O prodigieuse, salvatrice découverte ! S’il parvenait à l’ouvrir, ce portefeuille, à ne pas flancher, à en tirer délicatement sa carte d’identité, alors oui, tout en bloc lui reviendrait – il en était persuadé : qui il était, le comment et le pourquoi de cette sale histoire, et la voie pour en sortir, pour réintégrer la vie, si d’aventure il ne devait cette chute, comme il l’avait déjà une fois ou l’autre pressenti et supposé, qu’à un effondrement mental, et pas du tout physique – ou seulement par contrecoup – hypothèse selon laquelle son corps charnel et objectif n’aurait pas bougé d’un pouce, dans la vraie vie – la vie concrète où sont les autres – tandis que son esprit eût battu seul la campagne, kaputt et délabré, dans cette fantasmagorie – auquel cas la vue de cette pièce d’identité ne pouvait pas ne pas le rameuter, pensait-il, ni lui faire un tantinet recouvrer la raison, en lui rappelant ce qu’il était. 
C’est ainsi qu’il s’oublia jusqu’à pencher la tête en direction du portefeuille, dans une ultime et capitale tentative de rédemption. Geste fou, assurément, qui lui offrit en fait de regarder le vide sous lui – vision d’effroi, insoutenable, irréversible, qui lui fit perdre l’équilibre en même temps que les pédales, à tel point qu’il roula sur lui-même, se désarticula, commit contre son gré d’aléatoires pirouettes, pour enfin se trouver cul par-dessus tête...  
Désormais, gémit-il au comble de l’angoisse, c’est tête-bêche que je m’enfonce, immédiatement et sans nuances, droit vers la mort, le grand péril ; je ne lutterai plus, c’est inutile, je m’abandonne ; oui, à l’instant même, je m’abandonne...  
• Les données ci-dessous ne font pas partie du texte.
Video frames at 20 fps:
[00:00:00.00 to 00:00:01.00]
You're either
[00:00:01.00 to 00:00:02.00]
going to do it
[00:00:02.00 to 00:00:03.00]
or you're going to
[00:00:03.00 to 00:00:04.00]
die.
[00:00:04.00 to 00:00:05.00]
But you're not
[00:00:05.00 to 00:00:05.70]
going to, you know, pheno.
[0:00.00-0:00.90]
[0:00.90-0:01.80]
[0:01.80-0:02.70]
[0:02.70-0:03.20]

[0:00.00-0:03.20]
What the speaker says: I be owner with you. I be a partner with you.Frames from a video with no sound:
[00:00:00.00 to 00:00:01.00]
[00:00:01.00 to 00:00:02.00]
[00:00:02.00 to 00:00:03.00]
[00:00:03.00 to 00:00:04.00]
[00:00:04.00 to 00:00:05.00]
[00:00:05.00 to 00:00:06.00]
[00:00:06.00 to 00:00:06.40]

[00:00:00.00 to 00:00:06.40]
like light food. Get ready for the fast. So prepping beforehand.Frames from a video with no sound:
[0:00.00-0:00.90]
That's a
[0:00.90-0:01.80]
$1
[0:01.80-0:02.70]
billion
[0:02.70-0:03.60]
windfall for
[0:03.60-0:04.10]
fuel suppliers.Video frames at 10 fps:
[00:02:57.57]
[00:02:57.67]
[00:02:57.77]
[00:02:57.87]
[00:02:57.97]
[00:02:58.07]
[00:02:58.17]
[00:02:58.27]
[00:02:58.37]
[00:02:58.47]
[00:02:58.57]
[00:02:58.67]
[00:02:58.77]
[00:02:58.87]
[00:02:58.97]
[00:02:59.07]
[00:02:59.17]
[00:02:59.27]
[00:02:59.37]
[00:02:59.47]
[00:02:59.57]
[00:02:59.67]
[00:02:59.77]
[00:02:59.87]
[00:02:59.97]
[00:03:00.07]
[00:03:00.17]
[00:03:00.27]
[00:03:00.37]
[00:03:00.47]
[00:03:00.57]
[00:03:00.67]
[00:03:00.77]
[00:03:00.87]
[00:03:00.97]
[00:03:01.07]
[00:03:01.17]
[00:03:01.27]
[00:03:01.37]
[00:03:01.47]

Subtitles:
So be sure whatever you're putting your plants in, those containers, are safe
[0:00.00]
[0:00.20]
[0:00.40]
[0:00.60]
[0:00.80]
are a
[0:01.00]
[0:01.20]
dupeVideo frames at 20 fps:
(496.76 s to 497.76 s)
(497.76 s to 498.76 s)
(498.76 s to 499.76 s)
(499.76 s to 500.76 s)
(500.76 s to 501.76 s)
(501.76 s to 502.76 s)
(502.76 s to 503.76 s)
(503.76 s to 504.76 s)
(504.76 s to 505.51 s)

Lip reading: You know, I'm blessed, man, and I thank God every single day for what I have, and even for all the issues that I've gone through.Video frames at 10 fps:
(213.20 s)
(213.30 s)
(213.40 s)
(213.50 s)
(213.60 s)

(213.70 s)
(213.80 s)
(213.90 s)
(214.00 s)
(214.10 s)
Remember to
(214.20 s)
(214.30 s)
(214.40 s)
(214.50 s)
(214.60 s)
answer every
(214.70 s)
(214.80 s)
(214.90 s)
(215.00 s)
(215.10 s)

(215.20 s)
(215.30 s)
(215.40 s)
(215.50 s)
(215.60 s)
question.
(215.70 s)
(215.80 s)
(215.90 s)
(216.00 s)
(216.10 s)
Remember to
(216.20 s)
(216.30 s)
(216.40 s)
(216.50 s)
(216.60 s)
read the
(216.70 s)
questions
Alors soudain, tout bascula : la paix fondit sur lui, baisa ses pieds, chauffa son cœur, lui délassa les membres, le rehaussa et l’ennoblit ; tout s’inversa ; c’était une chute, oui, mais à rebours, un abîme inversé, resplendissant ; il ne tombait plus, bien au contraire, il lui semblait qu’il s’élançait, qu’il s’élevait à des hauteurs vertigineuses et bonnes, denses, lumineuses, qui l’attiraient et le soulevaient, le remerciaient, le pardonnaient, comme lui-même absolument remerciait et pardonnait, ivre de joie et plein d’amour ; il avait mal vécu, certes – d’ailleurs, il n’avait rien compris – mais peu lui importait de ne rien comprendre, à présent qu’il lâchait prise et qu’on l’emmenait, que descendait en lui, merveilleuse et délicate, une éternelle félicité.